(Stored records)
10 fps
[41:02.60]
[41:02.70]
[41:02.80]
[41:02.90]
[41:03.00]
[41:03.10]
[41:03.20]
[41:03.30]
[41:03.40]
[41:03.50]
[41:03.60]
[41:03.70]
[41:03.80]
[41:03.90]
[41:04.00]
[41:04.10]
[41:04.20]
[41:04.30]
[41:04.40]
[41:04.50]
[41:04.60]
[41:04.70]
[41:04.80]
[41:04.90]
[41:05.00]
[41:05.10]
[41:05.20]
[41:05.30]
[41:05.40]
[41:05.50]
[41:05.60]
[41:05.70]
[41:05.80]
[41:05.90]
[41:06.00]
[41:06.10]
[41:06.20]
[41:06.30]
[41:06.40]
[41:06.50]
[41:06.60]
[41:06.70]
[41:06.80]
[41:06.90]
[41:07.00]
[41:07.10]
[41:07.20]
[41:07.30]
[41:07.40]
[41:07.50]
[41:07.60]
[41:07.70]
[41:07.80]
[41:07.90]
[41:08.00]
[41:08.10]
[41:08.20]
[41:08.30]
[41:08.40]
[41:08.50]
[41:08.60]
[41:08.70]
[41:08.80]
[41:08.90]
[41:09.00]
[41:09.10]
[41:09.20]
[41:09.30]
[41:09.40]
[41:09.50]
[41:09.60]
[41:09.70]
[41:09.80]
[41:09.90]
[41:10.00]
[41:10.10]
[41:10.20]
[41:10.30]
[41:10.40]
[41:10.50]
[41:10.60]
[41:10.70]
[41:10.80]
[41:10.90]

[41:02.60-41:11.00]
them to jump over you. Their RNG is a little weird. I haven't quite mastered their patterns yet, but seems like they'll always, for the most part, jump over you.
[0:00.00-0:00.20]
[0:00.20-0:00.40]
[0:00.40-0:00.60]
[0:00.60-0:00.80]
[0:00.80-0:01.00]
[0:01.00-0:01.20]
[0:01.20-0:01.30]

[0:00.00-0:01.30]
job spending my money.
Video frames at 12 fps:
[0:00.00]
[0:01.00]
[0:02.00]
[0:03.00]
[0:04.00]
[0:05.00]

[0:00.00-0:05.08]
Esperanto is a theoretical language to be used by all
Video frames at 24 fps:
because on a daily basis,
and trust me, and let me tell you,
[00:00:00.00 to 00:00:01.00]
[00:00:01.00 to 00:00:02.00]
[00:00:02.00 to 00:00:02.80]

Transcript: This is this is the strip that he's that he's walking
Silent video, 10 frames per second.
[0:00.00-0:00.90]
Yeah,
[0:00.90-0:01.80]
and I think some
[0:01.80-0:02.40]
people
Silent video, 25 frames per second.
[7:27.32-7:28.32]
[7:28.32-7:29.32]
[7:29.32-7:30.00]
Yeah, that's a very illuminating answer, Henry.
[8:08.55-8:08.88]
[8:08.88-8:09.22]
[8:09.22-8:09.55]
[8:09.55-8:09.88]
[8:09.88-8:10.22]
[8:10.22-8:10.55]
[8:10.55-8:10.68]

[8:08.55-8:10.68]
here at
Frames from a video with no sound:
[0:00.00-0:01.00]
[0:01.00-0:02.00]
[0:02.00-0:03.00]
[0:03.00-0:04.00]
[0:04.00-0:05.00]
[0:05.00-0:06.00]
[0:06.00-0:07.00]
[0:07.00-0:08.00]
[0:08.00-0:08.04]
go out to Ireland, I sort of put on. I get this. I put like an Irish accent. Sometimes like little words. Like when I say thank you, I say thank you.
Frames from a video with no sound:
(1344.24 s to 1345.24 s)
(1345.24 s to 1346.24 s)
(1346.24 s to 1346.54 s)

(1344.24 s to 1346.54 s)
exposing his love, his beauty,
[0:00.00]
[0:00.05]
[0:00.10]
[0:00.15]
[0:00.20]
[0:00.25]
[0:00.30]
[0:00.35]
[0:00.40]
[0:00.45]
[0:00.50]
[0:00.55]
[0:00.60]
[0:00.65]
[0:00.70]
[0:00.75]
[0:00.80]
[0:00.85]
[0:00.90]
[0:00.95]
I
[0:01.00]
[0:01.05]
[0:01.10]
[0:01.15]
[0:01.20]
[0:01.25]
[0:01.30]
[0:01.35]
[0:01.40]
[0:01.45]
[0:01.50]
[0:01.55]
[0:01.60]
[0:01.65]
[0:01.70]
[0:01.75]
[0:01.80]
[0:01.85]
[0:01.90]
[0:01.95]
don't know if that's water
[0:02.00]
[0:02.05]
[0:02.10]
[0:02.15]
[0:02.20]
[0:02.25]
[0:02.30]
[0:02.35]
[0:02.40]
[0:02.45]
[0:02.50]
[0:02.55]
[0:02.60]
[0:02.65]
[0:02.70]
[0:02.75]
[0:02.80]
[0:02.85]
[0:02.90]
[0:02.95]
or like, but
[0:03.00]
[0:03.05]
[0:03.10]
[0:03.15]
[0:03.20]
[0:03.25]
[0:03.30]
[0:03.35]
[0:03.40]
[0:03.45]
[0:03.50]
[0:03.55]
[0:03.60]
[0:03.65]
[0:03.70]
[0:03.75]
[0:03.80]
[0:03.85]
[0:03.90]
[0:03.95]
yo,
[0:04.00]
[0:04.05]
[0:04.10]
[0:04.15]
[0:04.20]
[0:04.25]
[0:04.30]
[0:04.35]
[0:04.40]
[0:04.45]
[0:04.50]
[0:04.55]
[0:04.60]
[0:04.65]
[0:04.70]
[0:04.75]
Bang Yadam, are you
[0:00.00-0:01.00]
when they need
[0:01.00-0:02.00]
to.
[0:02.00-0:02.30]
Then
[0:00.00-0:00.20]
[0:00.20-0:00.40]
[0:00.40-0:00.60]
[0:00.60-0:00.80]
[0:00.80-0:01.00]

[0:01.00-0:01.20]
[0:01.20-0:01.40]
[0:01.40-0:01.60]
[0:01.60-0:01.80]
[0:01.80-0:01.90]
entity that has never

▶ **Task requirements**
Look through the entries and return each line that has the word "second" in it.

▶ **Exercise result**
Silent video, 10 frames per second.
Silent video, 25 frames per second.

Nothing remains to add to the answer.